Soft Tissue Coverage of Lower Leg—Soleus Flap
Lee L. Q. Pu
Mathes and Nahai type II muscle
Most commonly proximally based pedicled flap, but a distally based flap has been reported.
Broad, large, bipennate muscle
Deep to the gastrocnemius muscle in the posterior compartment of the leg
Occupies major portion of superficial posterior compartment of the leg in the middle third tibial level
Two separate muscle bellies, medial and lateral with separate origins
Lateral belly: posterior surface of the fibula
Medial belly: middle third of the medial border of the tibia
Lateral belly: dorsal lateral aspect of the Achilles tendon
Medial belly: dorsal medial aspect of the Achilles tendon
Vascular supply (FIG 1)
Proximal portion of muscle receives independent axial vascular supply to its medial and lateral bellies.
Dominant pedicle: muscular branches of the popliteal artery and from proximal two branches of the posterior tibial artery and peroneal artery
Distal portion of muscle primarily receives segmental blood supply from two to four segmental branches from the posterior tibial artery.
Motor: posterior tibial and medial popliteal nerves
PATIENT HISTORY AND PHYSICAL FINDINGS
Just like any other major flap surgery for the lower extremity, a patient’s general medical condition and neurovascular physical examination should be evaluated carefully.
Previous orthopedic trauma to the leg and ongoing orthopedic procedures should also be taken into a consideration when planning a soleus muscle flap.
Preoperative angiogram is recommended if using a distally based medial hemisoleus muscle flap to assess the blood supply, which is typically from branches of the posterior tibial vessels.
Soleus is the standard muscle flap of choice for middle third defects of the leg.
Numerous limitations with bulk, arc of rotation and weakening of plantar flexion when using the entire muscle.
Medial hemisoleus muscle flap can be elevated based either proximally or distally depending on the location of the soft tissue reconstruction required.
Medial hemisoleus muscle flaps should be chosen to reconstruct a less extensive wound (less than 50 cm2 in most adult patients).
Proximally based flaps can be used to cover middle third tibial wounds in the leg, whereas distally based flaps can be used for distal third defects. In addition, proximally based flaps can also be used to cover distal third defects if done properly.
Frog leg positioning
Elevate under tourniquet control.
Longitudinal skin incision made 2 cm medial to the medial border of the tibia and parallel to the tibia.
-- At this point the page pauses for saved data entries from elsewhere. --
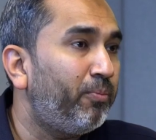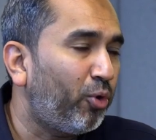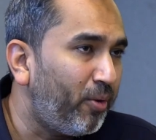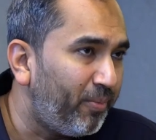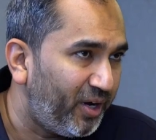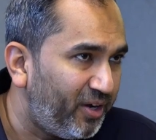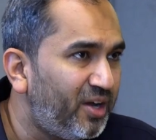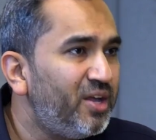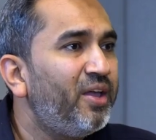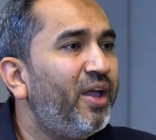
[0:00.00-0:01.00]
employment
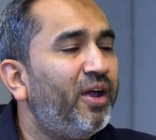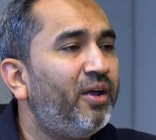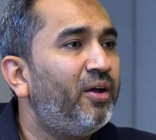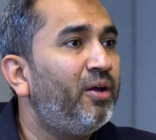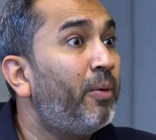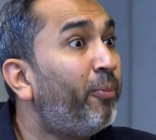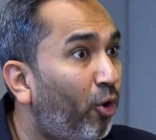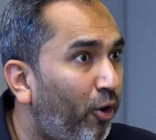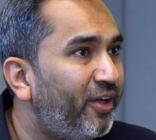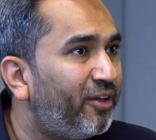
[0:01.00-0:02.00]

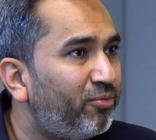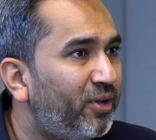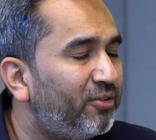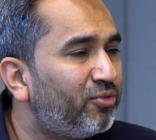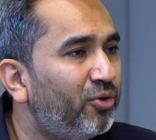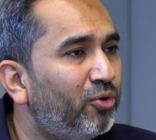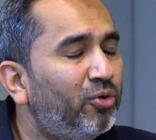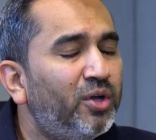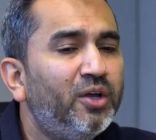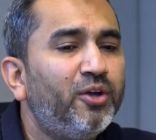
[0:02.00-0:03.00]
abroad as well.
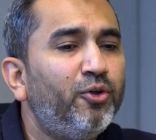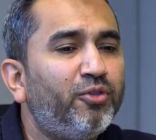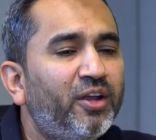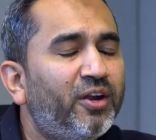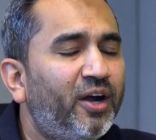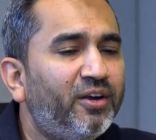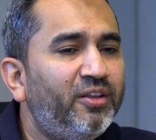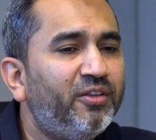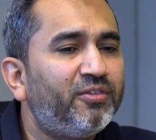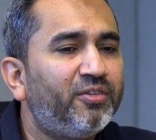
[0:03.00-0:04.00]
So do you think
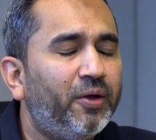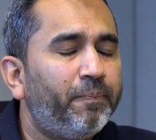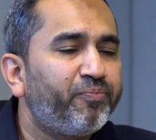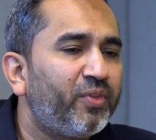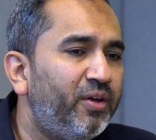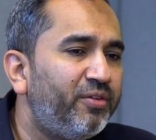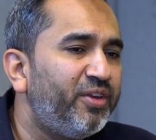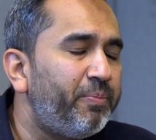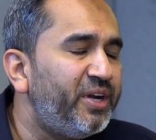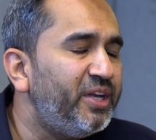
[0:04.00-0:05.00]
that this
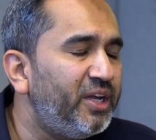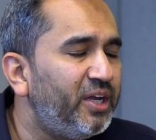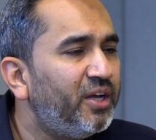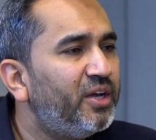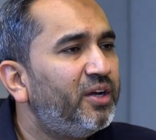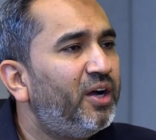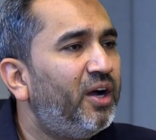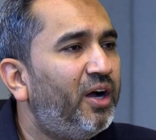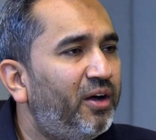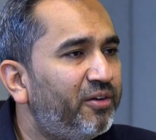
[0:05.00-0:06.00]
CPD
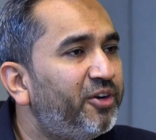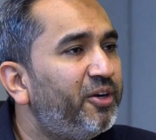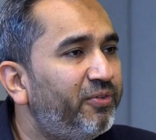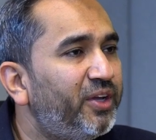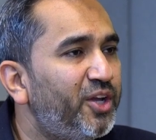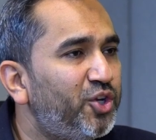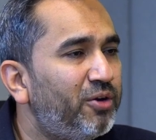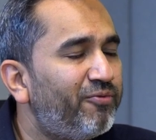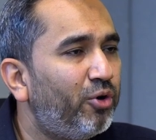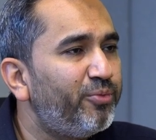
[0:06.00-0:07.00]

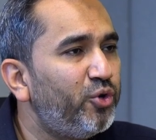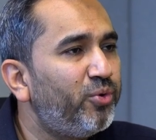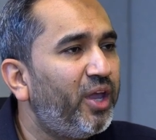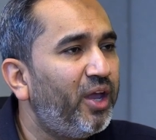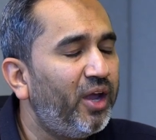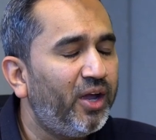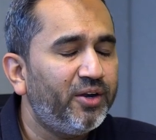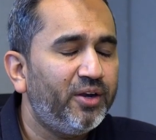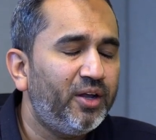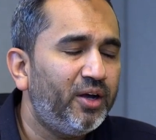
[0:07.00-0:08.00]
certification from UK
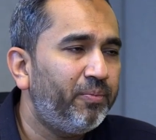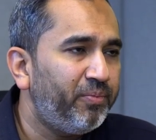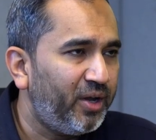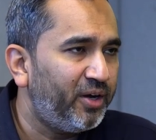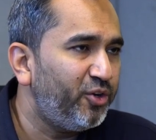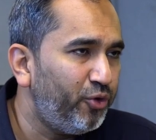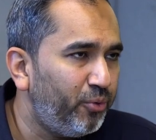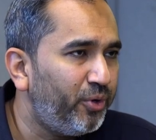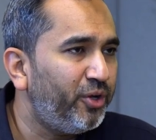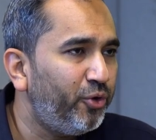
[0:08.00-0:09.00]
and
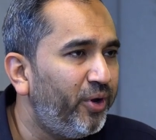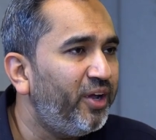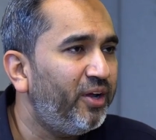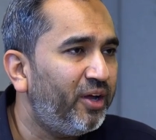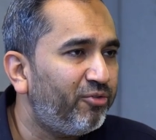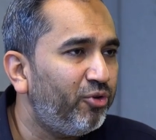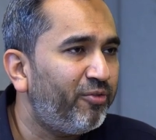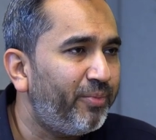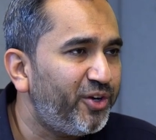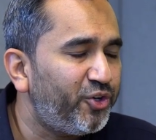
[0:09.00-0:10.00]
UAE, as you
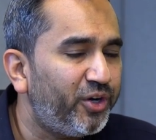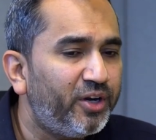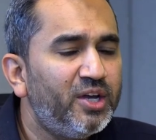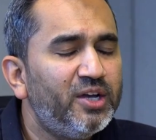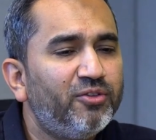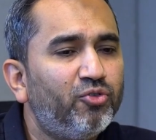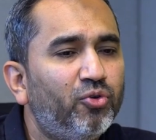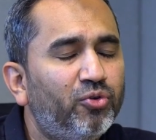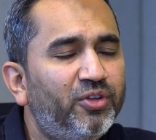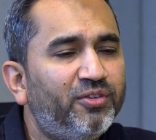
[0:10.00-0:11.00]
have mentioned,
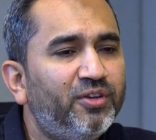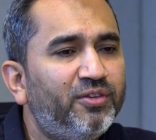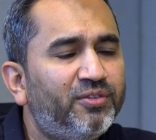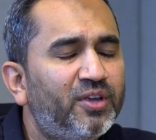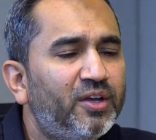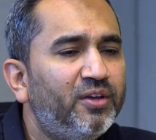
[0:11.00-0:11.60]
so this is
Only the muscular portion of the soleus muscle is used as the flap, whereas the tendon portion of the flap is left intact.
To cover a wound at:
Middle and distal third of the leg: medial hemisoleus muscle flap is elevated to the level just below the junction between the proximal and middle third of the leg for a middle third defect or just above the junction between the middle and distal thirds of the leg so that an adjacent perforator from the posterior tibial vessels to the flap can be preserved (FIG 2A).
Distal third of the leg: medial hemisoleus muscle flap is elevated only to the level just below the junction between the middle and distal thirds of the leg, preserving as many major perforators to the flap as possible, even in the distal third of the leg while allowing adequate arc of flap rotation (FIG 2B).
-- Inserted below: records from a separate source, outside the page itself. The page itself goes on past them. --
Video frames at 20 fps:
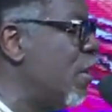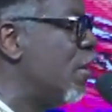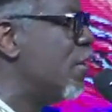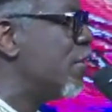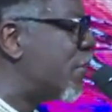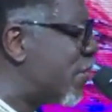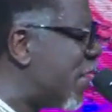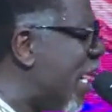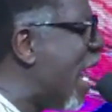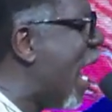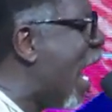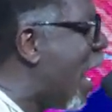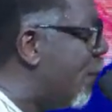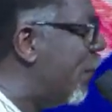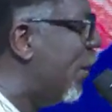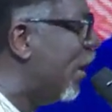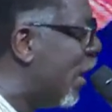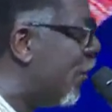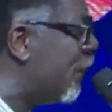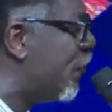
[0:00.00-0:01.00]
Say, I
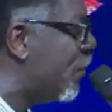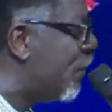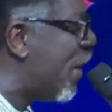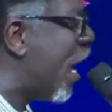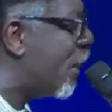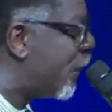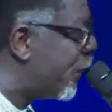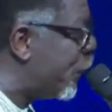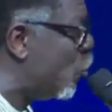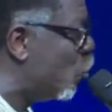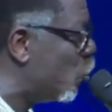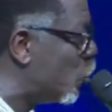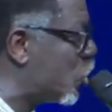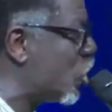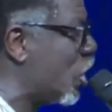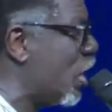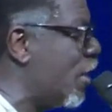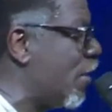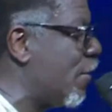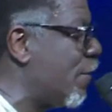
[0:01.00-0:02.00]
believe in my
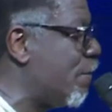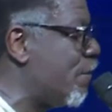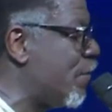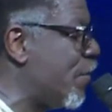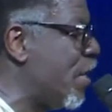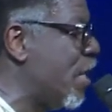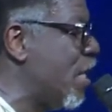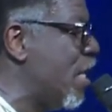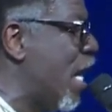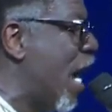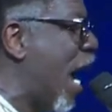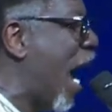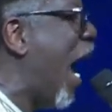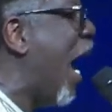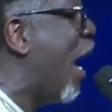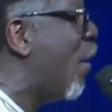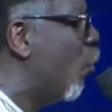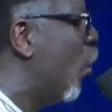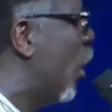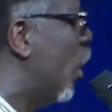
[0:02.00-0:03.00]
future.
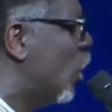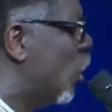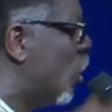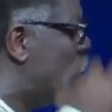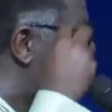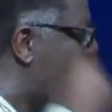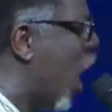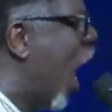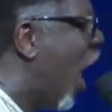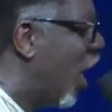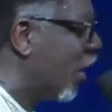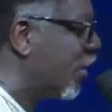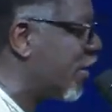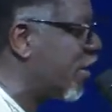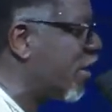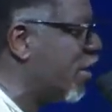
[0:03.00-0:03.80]
I will not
FIG 2 • A. Flap dissection and blood supply to the proximally based medial hemisoleus muscle flap. The flap receives its blood supply primarily from the posterior tibial vessels. The flap also receives additional blood supply from one or two perforators from the posterior tibial vessels to its distal portion. B. Flap dissection and blood supply to the distally based medial hemisoleus muscle flap. The flap receives its blood supply primarily from the most distal two perforators of the posterior tibial vessels. The flap also receives additional blood supply from the proximal source in a retrograde fashion.